Le Premier ministre Sébastien Lecornu a ravivé le débat sur l’accord franco-algérien de 1968 en affirmant jeudi, lors d’un déplacement dans la Manche, qu’il fallait désormais le « renégocier ». Ses propos surviennent après le vote de l’Assemblée nationale, qui a adopté à une voix près une résolution du Rassemblement national demandant la dénonciation de cet accord migratoire. Le texte, soutenu par Les Républicains et une partie d’Horizons, a plongé l’exécutif dans l’embarras.

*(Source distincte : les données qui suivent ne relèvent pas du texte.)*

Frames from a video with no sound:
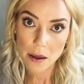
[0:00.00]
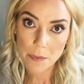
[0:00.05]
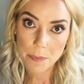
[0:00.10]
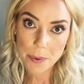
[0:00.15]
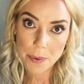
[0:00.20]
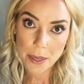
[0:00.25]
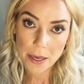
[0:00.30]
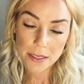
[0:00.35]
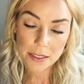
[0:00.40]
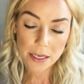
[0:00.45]

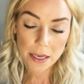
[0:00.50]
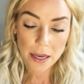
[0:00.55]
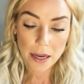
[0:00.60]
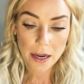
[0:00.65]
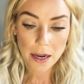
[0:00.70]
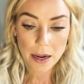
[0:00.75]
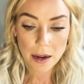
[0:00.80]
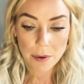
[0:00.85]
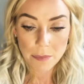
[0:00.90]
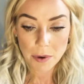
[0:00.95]

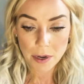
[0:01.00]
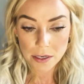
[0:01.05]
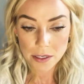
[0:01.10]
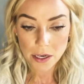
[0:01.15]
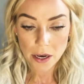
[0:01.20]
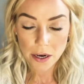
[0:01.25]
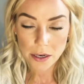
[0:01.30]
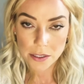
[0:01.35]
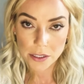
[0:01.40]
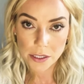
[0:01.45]
PSA, I'm not a
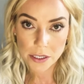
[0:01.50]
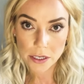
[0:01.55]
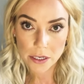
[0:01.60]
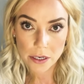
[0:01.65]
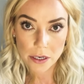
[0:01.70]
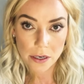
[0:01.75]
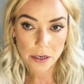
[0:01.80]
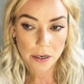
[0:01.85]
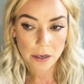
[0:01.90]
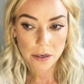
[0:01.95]

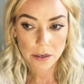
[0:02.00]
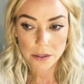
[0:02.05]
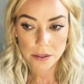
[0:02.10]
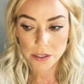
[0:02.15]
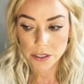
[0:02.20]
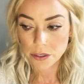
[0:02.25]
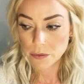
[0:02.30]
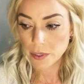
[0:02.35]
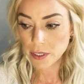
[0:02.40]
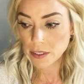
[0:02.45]
doctor. Do
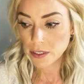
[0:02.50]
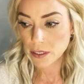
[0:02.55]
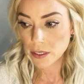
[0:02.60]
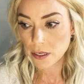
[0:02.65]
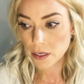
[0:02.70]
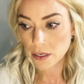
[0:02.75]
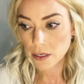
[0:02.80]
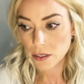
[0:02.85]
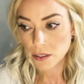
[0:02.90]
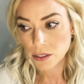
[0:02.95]
your
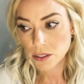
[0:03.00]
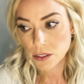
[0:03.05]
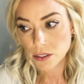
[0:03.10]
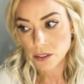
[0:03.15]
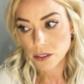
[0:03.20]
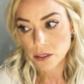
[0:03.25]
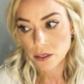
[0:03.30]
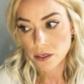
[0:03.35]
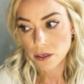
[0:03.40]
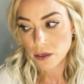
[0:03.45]

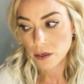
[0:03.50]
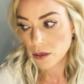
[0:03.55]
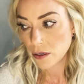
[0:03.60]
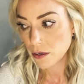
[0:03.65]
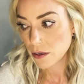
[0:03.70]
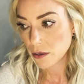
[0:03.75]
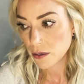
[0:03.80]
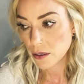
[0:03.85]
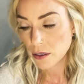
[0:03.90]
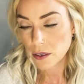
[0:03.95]
research.
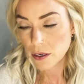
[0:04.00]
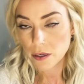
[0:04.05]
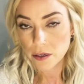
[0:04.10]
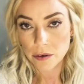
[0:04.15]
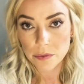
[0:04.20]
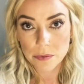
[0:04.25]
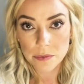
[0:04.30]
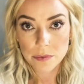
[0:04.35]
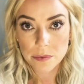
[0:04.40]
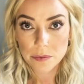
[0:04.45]

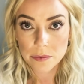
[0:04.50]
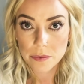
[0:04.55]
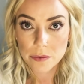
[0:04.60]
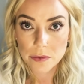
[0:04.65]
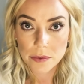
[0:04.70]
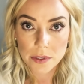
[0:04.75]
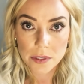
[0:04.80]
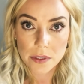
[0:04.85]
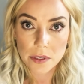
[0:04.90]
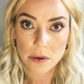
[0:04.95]

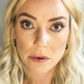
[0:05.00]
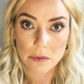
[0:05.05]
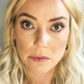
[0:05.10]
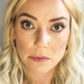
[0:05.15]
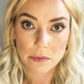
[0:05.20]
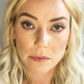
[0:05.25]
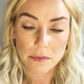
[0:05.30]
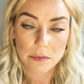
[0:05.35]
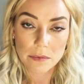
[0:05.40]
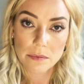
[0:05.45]
Just don't
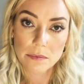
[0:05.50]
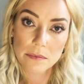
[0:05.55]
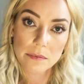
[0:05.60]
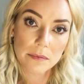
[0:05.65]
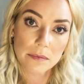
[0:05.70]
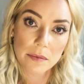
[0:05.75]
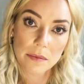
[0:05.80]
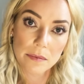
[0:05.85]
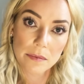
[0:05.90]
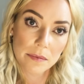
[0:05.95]

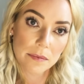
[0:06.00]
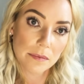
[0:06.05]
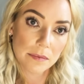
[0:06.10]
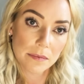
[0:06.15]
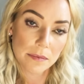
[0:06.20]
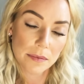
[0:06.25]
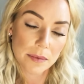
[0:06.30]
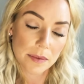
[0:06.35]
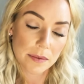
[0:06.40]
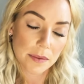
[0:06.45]

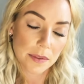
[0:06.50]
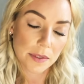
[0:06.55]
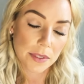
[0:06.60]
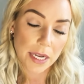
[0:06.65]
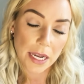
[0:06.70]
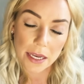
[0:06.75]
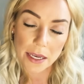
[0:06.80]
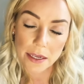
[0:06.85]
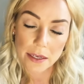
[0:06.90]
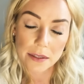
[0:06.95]

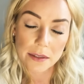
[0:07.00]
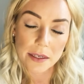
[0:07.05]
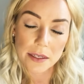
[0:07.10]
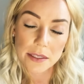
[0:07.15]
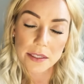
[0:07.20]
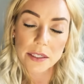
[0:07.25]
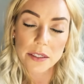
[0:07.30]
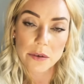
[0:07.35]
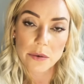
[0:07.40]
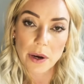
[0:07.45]
take it
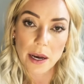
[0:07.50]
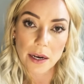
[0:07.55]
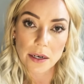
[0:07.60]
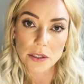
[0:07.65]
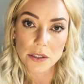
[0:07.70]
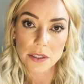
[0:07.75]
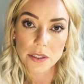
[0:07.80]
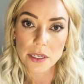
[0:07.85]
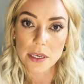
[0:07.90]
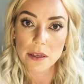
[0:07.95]
unless you
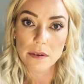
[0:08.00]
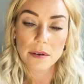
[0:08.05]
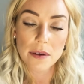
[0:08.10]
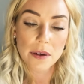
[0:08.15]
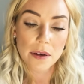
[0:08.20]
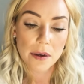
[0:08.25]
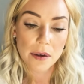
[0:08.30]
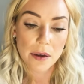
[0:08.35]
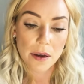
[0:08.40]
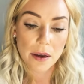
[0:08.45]
actually,
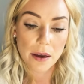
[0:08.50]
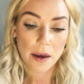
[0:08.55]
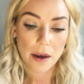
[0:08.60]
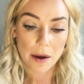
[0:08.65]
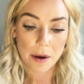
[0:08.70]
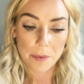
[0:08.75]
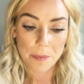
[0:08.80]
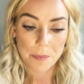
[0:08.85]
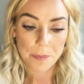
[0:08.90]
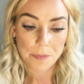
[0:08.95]

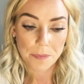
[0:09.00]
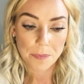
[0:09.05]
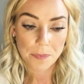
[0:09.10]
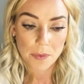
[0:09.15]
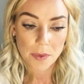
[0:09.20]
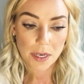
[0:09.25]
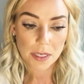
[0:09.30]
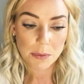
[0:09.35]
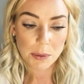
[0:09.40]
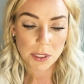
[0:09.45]

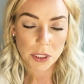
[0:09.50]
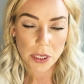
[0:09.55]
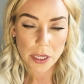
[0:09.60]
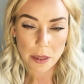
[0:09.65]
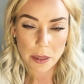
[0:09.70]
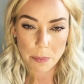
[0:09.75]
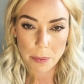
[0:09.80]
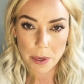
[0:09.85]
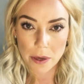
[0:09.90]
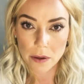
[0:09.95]
especially
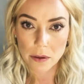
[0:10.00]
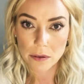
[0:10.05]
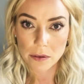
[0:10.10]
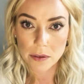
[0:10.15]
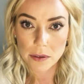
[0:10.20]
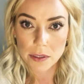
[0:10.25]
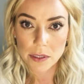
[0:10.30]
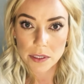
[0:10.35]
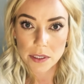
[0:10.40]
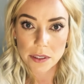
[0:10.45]
the pill,
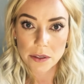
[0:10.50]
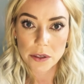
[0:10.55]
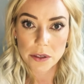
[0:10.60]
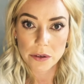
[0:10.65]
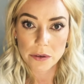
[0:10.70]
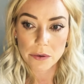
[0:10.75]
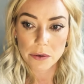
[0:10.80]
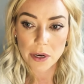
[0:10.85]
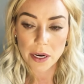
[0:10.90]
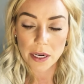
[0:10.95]
until
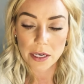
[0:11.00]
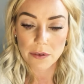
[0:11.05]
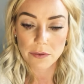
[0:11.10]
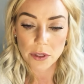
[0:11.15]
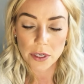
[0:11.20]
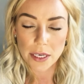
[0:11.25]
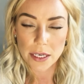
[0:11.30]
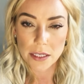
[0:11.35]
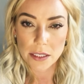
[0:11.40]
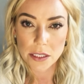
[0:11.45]
you kind of
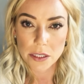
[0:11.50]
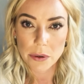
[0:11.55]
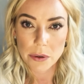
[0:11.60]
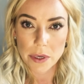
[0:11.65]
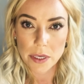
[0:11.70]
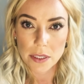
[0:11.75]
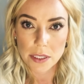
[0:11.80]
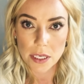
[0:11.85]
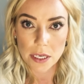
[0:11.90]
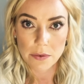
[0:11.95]
look into it
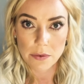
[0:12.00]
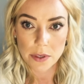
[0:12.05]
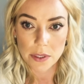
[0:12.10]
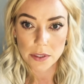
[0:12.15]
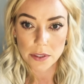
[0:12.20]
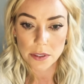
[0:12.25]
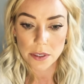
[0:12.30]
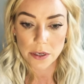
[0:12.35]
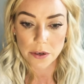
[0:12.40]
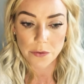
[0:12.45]
and see if
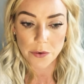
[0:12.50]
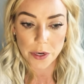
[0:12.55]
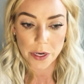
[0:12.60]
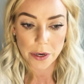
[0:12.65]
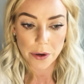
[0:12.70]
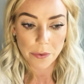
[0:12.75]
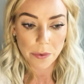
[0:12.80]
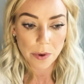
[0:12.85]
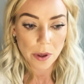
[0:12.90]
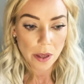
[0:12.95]
it's good for
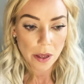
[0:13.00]
you.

Entre fermeté et prudence à l’Élysée
Si le Premier ministre appelle à « repartir de nos propres intérêts », Emmanuel Macron, lui, reste silencieux. L’Élysée s’en tient à la ligne de la prudence diplomatique : pas de rupture, mais une possible « renégociation exigeante ». Cette divergence marque un fossé entre le chef du gouvernement, qui prône une fermeté nouvelle envers Alger, et le président, désireux de ménager la relation bilatérale après plusieurs mois de tensions.
Bruno Retailleau, patron des Républicains, a appelé le chef de l’État à « ne pas ignorer le vote du Parlement » et à mettre fin à « la diplomatie des bons sentiments ». Pendant ce temps, la gauche dénonce un « dérapage » et une « honte nationale ». Une chose est sûre : le débat sur l’accord de 1968, symbole d’un déséquilibre migratoire historique, s’impose désormais au cœur du débat politique.